Collected data entries:
┌────────

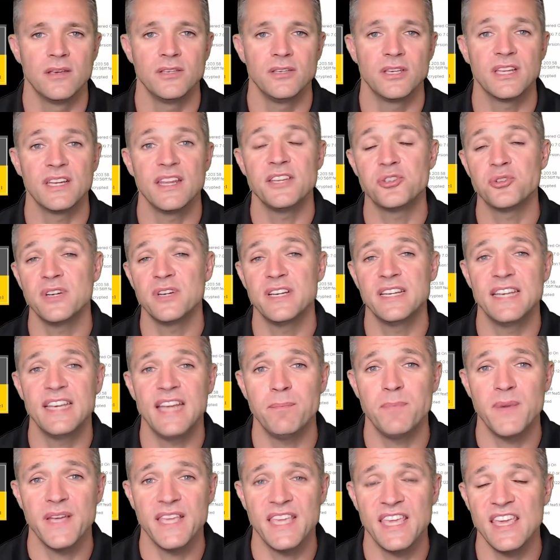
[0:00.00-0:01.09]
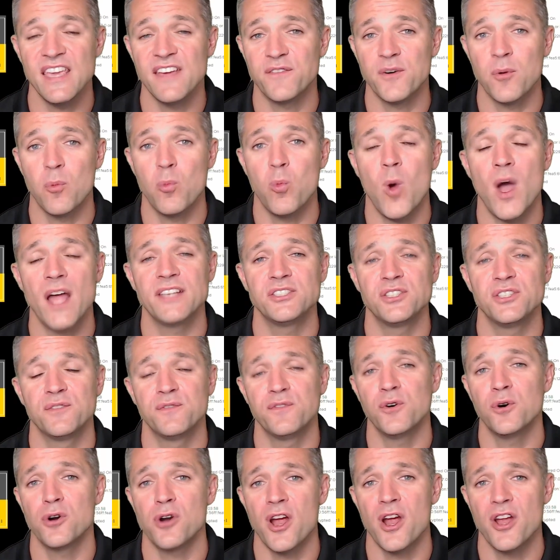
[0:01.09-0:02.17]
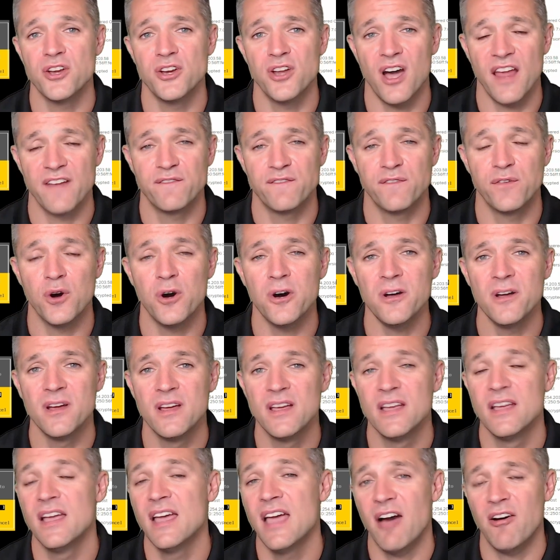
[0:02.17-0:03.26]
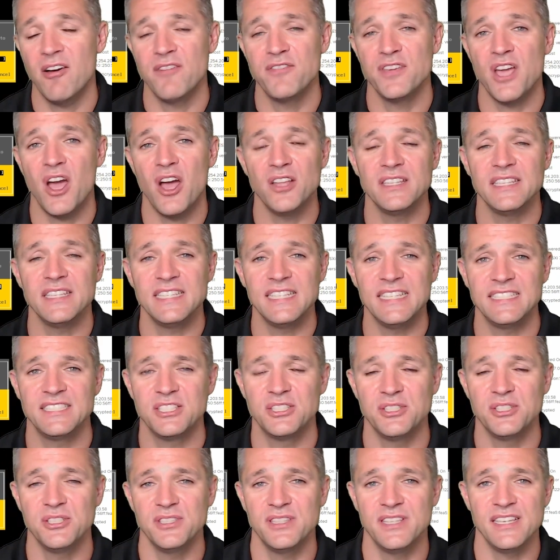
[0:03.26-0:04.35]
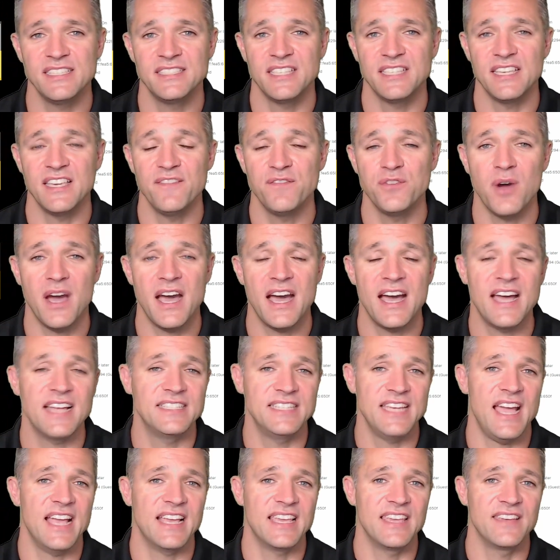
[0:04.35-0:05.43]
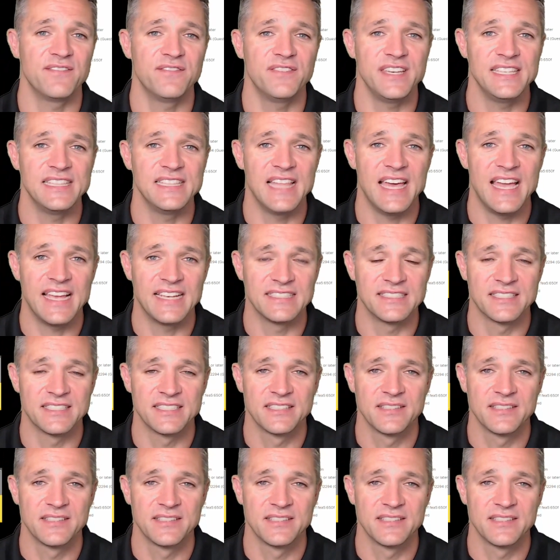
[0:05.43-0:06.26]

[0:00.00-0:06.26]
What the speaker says: can enter in a number here from 1 to 4094. However, you only need to do this if you are tagging VLANs.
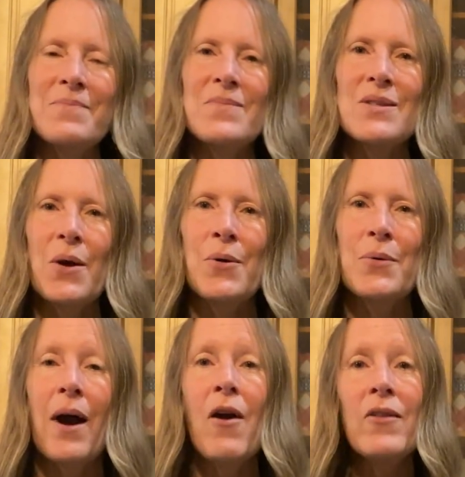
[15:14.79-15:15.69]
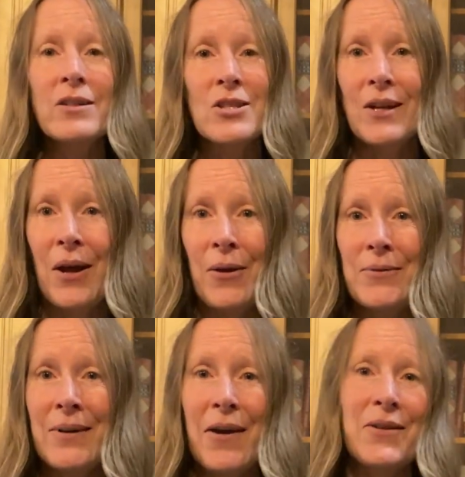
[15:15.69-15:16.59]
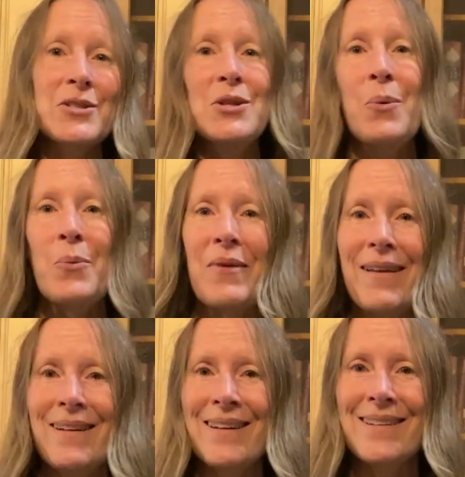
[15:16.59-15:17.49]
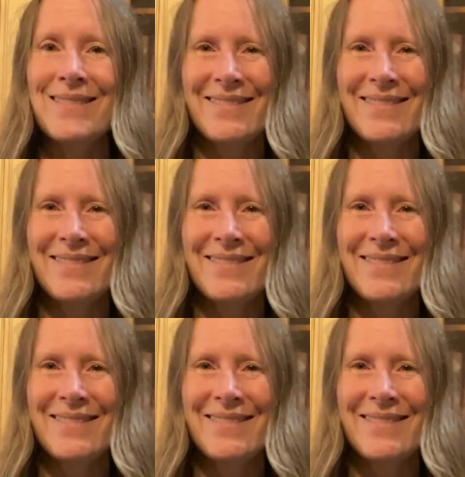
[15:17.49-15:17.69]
So I'll let you know. I'll let you know when we eat it.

└────────

EXERCISE REQUIREMENTS: Print every entry above again without changing a word, and omit the pictures.

TASK ANSWER:
[0:00.00-0:01.09]
[0:01.09-0:02.17]
[0:02.17-0:03.26]
[0:03.26-0:04.35]
[0:04.35-0:05.43]
[0:05.43-0:06.26]

[0:00.00-0:06.26]
What the speaker says: can enter in a number here from 1 to 4094. However, you only need to do this if you are tagging VLANs.
[15:14.79-15:15.69]
[15:15.69-15:16.59]
[15:16.59-15:17.49]
[15:17.49-15:17.69]
So I'll let you know. I'll let you know when we eat it.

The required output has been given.